I was lying on my back, my right hand was loose in a puddle of mud, and I was staring up at a wall that held a bullfight poster. I saw the colors, and the word ARRUZA, and then read the sign very carefully three times before I fainted again.

  When I came up the second time, someone was going through my pockets. I didn’t stop him. Not even when he pulled my watch off my wrist. I went under again, and when I came back the third time I was very cold, and shivering. I tried to get up, let my legs slide down the wall, where they rose above my head lying in the dirt, and tried to gain purchase on the brick wall. It turned to rubber and peanut butter.

  I kept at it, and finally got to my feet.

  The world was nowhere to be seen.

  Then I realized both my eyes had swollen almost completely shut. I stumbled forward, my hands out before me like a blind man, and came out of the alley into the street. It was noisy and full of people. The lights hurt my eyes. I stared up, and caught a vista of the town, and it was an eye-numbing horizon of neon. I groaned.

  A pair of buoyant Mexican girls swinging huge purses went by, and tittered to each other, saying something dirty, but saying it softly, in Spanish. I called them whores, ¡putas!

  I walked the streets for hours, seeing nothing, only feeling a pain far worse than the ache that threatened to split my head open. I must have looked hideous, because I came around a corner suddenly, and came face to face with a heavyset Mexican whose eyes opened wide in amazement. He got a sick look and walked around me. I didn’t turn to see if he was still watching.

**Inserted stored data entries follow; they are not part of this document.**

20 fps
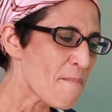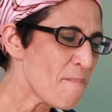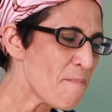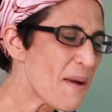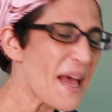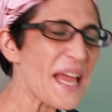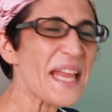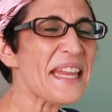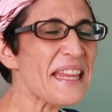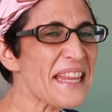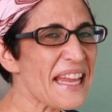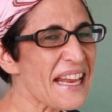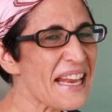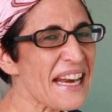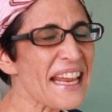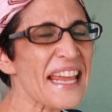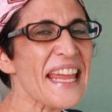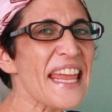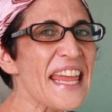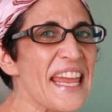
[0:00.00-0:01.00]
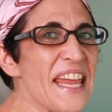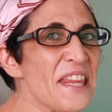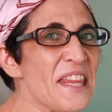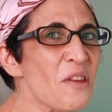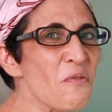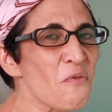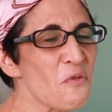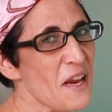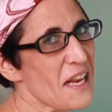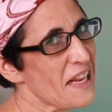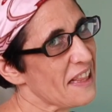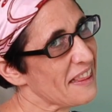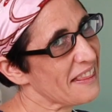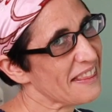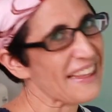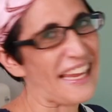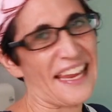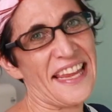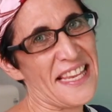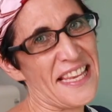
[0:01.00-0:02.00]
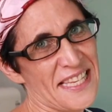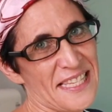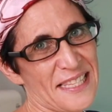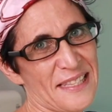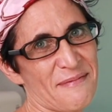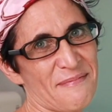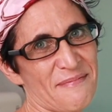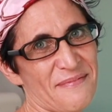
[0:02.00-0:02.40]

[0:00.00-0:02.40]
better it will taste.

  My pockets were empty, of course. All I knew was that I had to have a drink. My mouth was sandy and my stomach ached. Not entirely from the stomping I’d gotten. Oh, Jenny, oh, Fran!

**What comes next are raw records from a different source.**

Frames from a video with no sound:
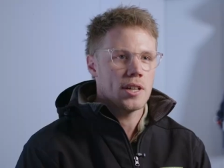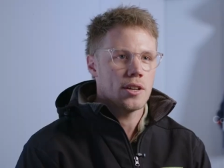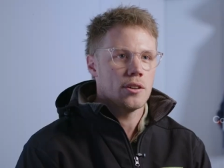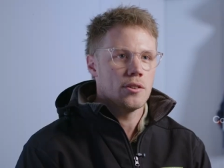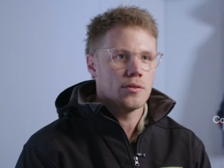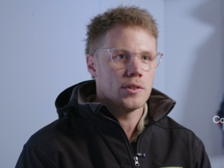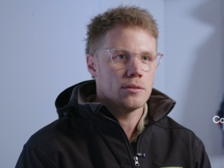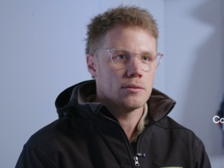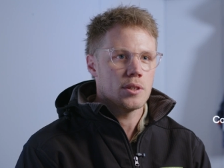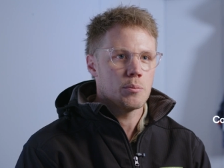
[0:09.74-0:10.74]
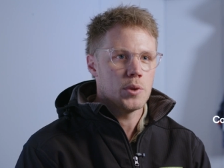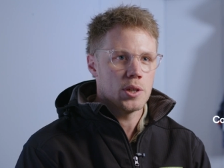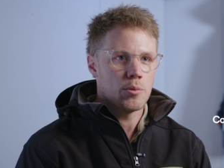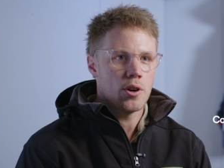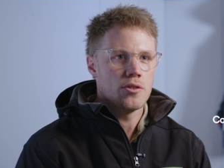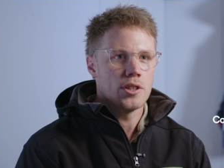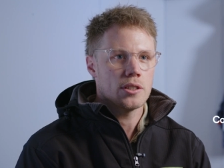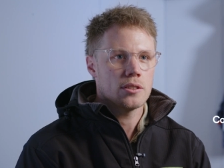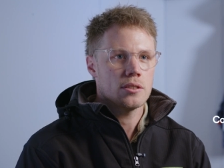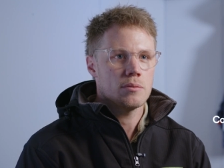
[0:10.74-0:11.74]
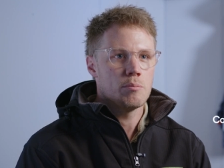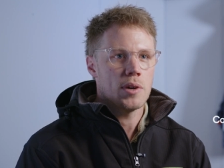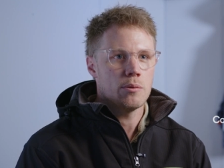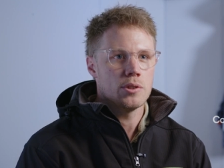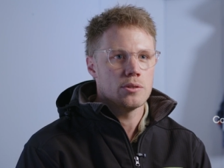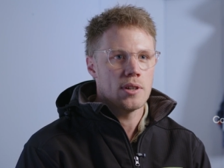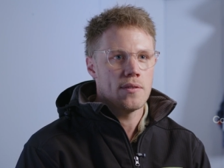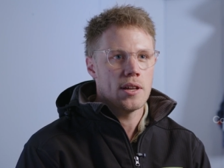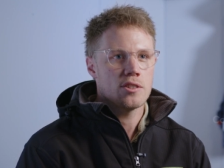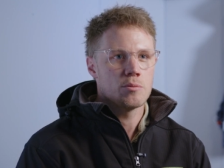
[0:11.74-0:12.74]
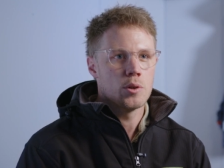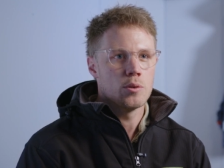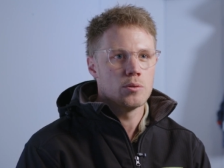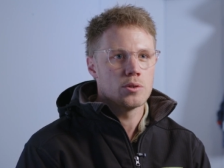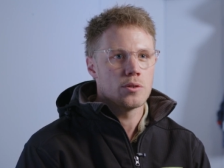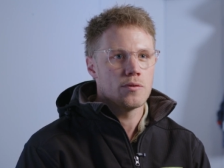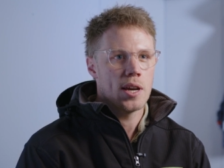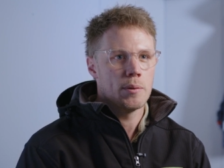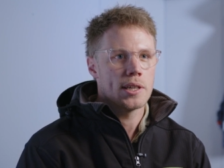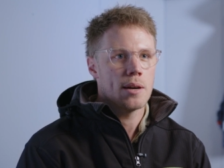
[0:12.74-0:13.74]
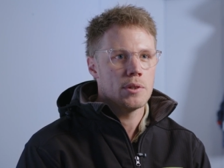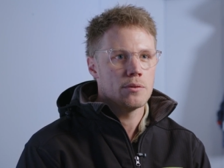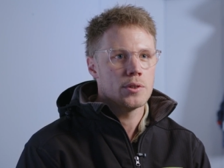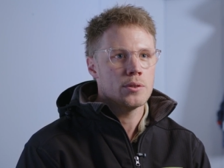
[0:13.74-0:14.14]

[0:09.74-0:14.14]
We take on a lot of like bigger projects, but we still have that small sort of family company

  I wandered into the Blue Fox, and there was a naked girl doing a nautch dance on the bar. Sailors in civvies were trying to grab her crotch. She kept twisting away from them. Then someone announced dinner was served and three broads came out, undressed, and lay down on the bar. Hors d’oeuvres. Three sickies jumped off their bar stools and went to fall down on the goodies. A bouncer tapped me on the shoulder and I left. I was sick.

  I went into an alley and puked. Twice. When I was as empty as I was ever going to be, I tried to straighten myself up. I brushed off my clothes, raked my hair back out of my face with a hand, and went in search of a job.

  There was a hustler looking for handbill boys at the Rancho Grande, a spieler for one nightclub told me, and I went over there. Three dollars and fifty cents for two hours’ work handing out handbills, putting them under the windshield wipers of parked cars. I asked for a half dollar advance and was handed a stack of handbills instead. I went off down the street like a trained monkey, handing pieces of paper to people, pressing them into the hands of strangers. I was giving of myself. It felt wonderful. I wanted to puke again, but that was ridiculous. I knew I was empty.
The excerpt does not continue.